Neden rasyonele dönmeliyiz? Bir başka gösterge
12 Ağustos’ta basında yer alan habere göre, Cumhurbaşkanı Yardımcısı Cevdet Yılmaz şöyle demiş: “Yaptıklarımızla son 20 yılda Türkiye'yi dünyada alt orta gelir liginden üst orta gelir ligine kadar çıkardık. Yüksek gelirli ülkeler liginin de eşiğindeyiz".
Dünya Bankası ülkeleri dört gruba ayırıyor: ‘Yüksek gelirli’, ‘üst orta gelirli’, ‘alt orta gelirli’ ve ‘düşük gelirli ülkeler’. Bankanın internet sayfasında ülkelerin tarihsel sıralamaları veriliyor. Buna göre, Türkiye, kesintisiz olarak 2004’ten bu yana üst orta gelirli ülke grubunda. 1997, 1998 ve 2000’de de aynı grupta yer almış. Ancak, bazı ülkeler zaman içinde milli gelir hesaplama yöntemlerini değiştirerek milli gelirlerini yeniden hesaplıyorlar. Bu hesaplamaların bir kısmı geçmişe doğru da gidiyor. Türkiye de bu ülkelerden. Bu değişikliklerden sonuncusunu 2016 yılında yaptı. Bir önceki milli gelir verisi 2016’nın ikinci çeyreği için açıklandıktan sonra yerini yeni milli gelir serisine bıraktı. Bu değişiklik, Türkiye’nin kişi başına gelir sınıflamasında hangi grupta yer aldığı açısından iki noktaya dikkat etmemiz gerektiğini söylüyor bize.

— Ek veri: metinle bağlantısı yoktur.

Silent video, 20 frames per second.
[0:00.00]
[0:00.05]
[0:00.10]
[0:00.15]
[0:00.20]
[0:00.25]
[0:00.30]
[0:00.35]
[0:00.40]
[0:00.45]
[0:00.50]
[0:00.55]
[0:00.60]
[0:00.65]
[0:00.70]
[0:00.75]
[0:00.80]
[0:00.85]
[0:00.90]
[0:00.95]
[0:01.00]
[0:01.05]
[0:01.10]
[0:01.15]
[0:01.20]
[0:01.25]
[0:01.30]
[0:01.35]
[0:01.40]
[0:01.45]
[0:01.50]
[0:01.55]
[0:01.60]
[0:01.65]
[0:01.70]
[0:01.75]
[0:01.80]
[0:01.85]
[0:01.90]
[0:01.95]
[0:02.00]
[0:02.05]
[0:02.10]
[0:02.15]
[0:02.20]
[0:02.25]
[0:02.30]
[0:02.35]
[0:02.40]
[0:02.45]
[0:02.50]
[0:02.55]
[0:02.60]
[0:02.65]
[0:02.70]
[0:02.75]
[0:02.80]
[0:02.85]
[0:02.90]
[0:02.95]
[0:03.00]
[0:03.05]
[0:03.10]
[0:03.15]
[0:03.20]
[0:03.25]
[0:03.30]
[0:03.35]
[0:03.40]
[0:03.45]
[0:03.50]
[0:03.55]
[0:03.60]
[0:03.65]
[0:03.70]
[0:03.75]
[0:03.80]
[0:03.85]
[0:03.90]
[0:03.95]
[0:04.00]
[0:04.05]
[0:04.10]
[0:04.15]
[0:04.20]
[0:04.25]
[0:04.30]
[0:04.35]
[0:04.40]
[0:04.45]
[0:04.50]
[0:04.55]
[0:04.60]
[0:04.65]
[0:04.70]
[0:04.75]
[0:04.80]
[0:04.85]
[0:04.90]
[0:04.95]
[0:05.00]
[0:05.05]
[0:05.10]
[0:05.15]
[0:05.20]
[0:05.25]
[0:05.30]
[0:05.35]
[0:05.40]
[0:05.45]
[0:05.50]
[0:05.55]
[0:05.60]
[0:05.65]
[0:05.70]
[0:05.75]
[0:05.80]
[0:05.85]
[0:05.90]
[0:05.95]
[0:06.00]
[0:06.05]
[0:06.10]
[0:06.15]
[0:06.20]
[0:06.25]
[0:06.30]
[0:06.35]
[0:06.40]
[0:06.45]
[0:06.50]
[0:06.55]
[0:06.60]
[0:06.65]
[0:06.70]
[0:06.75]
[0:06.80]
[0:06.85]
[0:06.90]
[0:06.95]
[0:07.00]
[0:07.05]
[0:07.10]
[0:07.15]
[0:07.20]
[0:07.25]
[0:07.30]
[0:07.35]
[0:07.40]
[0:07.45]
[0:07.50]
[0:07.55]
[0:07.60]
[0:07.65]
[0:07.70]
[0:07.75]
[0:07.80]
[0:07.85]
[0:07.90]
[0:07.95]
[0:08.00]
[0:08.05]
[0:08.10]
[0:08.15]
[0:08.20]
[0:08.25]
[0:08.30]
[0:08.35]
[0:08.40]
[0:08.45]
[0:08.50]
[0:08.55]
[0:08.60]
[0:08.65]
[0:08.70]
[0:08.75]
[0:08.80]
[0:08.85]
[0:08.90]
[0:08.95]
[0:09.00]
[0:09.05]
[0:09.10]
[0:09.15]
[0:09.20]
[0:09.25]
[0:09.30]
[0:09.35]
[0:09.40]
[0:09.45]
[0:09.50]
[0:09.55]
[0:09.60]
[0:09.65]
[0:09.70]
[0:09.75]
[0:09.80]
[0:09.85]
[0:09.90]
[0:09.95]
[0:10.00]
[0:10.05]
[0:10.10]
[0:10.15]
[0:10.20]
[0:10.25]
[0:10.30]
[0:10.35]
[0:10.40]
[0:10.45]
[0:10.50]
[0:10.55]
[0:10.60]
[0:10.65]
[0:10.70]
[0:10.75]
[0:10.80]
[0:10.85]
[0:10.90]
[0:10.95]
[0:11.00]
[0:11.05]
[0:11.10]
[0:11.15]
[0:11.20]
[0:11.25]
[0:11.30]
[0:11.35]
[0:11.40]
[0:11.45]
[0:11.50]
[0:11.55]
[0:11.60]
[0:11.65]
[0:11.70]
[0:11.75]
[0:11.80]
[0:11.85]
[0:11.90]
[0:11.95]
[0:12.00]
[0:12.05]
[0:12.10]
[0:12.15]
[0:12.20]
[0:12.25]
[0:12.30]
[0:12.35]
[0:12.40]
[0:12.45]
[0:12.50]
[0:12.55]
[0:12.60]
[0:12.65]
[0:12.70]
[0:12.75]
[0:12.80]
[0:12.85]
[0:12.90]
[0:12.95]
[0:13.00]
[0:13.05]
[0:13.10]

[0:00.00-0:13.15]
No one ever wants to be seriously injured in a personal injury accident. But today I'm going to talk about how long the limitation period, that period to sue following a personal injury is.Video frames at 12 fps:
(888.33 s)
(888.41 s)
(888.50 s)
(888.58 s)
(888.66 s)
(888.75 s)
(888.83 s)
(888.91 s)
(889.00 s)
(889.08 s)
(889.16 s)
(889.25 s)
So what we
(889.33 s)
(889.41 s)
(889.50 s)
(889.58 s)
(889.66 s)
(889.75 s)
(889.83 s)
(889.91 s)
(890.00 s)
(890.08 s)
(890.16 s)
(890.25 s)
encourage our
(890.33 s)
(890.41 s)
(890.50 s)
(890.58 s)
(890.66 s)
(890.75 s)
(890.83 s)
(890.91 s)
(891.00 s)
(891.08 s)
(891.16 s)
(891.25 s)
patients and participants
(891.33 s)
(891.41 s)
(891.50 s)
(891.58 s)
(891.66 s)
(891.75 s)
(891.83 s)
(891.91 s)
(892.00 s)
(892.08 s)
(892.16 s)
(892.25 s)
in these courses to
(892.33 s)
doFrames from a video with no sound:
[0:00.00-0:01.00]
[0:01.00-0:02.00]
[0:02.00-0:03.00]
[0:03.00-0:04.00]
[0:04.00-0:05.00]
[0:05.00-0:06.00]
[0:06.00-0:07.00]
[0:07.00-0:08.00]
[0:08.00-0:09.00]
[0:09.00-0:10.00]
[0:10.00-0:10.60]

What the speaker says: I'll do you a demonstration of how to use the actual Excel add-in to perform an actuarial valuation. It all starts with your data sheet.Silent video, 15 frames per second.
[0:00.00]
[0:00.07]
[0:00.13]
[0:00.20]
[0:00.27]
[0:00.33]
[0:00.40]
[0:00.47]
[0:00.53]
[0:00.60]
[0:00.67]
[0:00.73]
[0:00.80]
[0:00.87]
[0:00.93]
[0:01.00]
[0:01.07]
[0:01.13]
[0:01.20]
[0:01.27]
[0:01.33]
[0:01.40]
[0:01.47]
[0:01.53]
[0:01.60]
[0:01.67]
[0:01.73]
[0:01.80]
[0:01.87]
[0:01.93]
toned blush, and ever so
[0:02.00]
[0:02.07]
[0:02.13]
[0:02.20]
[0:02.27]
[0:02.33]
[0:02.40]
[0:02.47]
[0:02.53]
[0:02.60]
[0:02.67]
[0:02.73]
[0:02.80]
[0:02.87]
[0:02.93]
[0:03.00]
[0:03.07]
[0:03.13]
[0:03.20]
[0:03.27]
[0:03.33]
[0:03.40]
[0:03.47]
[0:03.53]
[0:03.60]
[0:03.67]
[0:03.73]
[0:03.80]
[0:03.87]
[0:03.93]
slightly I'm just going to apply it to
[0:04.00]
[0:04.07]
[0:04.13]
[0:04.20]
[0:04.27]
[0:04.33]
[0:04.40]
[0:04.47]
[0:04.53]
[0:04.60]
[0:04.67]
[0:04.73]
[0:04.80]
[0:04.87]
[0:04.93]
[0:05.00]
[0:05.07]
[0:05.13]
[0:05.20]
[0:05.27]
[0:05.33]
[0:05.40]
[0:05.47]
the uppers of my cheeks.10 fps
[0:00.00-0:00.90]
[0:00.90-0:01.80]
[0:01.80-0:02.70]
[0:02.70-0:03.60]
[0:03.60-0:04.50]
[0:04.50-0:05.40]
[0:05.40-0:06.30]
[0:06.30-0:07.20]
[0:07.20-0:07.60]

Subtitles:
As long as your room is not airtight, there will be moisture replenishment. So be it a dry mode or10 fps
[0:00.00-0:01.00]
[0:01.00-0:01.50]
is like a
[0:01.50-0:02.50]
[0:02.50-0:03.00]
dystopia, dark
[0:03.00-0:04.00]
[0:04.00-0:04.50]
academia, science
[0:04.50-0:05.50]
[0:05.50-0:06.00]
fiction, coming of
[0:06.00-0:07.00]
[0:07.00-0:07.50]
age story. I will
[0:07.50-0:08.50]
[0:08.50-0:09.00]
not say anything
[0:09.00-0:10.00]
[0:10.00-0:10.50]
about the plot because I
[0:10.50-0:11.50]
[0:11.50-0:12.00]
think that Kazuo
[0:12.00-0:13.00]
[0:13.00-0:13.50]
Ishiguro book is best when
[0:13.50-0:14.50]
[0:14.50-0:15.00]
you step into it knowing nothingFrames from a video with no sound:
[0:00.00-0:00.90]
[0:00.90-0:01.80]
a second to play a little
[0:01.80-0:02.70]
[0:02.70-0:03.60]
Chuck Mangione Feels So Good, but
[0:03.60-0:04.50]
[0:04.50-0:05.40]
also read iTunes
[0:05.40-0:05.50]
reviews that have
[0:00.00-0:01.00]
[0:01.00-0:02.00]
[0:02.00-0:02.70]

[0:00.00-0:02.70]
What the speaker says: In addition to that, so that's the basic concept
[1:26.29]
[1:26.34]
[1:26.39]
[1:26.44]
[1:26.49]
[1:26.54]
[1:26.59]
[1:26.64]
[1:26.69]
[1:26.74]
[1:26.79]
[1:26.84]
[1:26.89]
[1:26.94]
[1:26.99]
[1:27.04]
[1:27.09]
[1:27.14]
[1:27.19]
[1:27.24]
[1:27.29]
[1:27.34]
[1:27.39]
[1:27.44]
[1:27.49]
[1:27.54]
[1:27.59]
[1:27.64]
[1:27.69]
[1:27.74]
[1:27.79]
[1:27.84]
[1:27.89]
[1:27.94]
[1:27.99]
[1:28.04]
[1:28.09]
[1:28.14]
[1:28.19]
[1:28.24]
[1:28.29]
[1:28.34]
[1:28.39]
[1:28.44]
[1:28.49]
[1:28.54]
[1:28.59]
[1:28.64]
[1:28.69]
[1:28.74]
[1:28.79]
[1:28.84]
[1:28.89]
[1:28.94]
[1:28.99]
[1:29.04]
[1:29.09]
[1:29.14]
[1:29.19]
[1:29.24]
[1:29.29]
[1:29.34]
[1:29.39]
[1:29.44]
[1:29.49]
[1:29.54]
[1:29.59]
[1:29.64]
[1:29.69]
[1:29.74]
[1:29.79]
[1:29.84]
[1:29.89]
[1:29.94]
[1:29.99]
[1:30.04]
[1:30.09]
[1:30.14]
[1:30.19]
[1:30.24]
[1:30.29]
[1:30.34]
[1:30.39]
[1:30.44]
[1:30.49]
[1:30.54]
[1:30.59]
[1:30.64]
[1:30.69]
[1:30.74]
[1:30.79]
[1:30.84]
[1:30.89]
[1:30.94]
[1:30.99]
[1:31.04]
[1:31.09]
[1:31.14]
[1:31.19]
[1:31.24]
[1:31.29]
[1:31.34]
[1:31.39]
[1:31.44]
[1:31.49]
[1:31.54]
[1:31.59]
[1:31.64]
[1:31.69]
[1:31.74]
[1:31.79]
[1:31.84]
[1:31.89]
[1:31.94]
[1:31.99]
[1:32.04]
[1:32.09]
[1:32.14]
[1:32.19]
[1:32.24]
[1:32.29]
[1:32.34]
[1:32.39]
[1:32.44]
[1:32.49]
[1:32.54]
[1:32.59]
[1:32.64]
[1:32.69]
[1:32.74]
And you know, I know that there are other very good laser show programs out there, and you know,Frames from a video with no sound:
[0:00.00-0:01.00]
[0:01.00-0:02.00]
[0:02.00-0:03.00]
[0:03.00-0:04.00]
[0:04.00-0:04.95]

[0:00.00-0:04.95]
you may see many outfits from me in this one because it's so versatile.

Birincisi, tarihsel sınıflama yerine, Dünya Bankasının sınıflamada kullandığı milli gelir verilerinin en güncel olanını alıp sınıflama için kullandığı eşik değerleri ile karşılaştırıp, sınıflamayı ona göre yapmak gerekiyor. Böyle yapıldığında, Türkiye’nin 1997’den bu yana kesintisiz olarak üst-orta gelir grubunda yer aldığı ortaya çıkıyor. 1991-1993 döneminde de aynı grupta yer almış. İlk grafikte yüksek gelir grubunun alt sınırının (yeşil noktalar), üst orta gelir grubunun alt sınırının (mavi kesikli çizgiler) ve Dünya Bankası veri tabanından alınan Türkiye’nin kişi başına milli gelirinin (Atlas yöntemiyle hesaplanan gayrisafi milli gelir: GNI) 1987-2022 dönemindeki hareketleri gösteriliyor.
Birkaç nokta: Birincisi, evet 1997’den bu yana Türkiye üst orta gelir grubunda ama 1997-2004 döneminde bu gruba girmek için gereken kişi başına milli gelir alt sınırına yakın seyretmiş kişi başına milli gelirimiz. İkincisi, 2004-2013 arasında keskin bir yükseliş var kişi başına gelirimizde. Böylelikle birinci lige (yüksek gelir grubuna) terfi etmemize ramak kalmış. Ancak -ki bu vurgulanması gereken üçüncü nokta- 2014’ten itibaren Türkiye birinci ligden giderek uzaklaşmış; kişi başına milli geliri baş aşağıya gitmiş. 2021-2022 döneminde ise yüksek gelir grubunun alt sınırına paralel bir hareket var kişi başına gelirimizde; aradaki fark pek değişmemiş.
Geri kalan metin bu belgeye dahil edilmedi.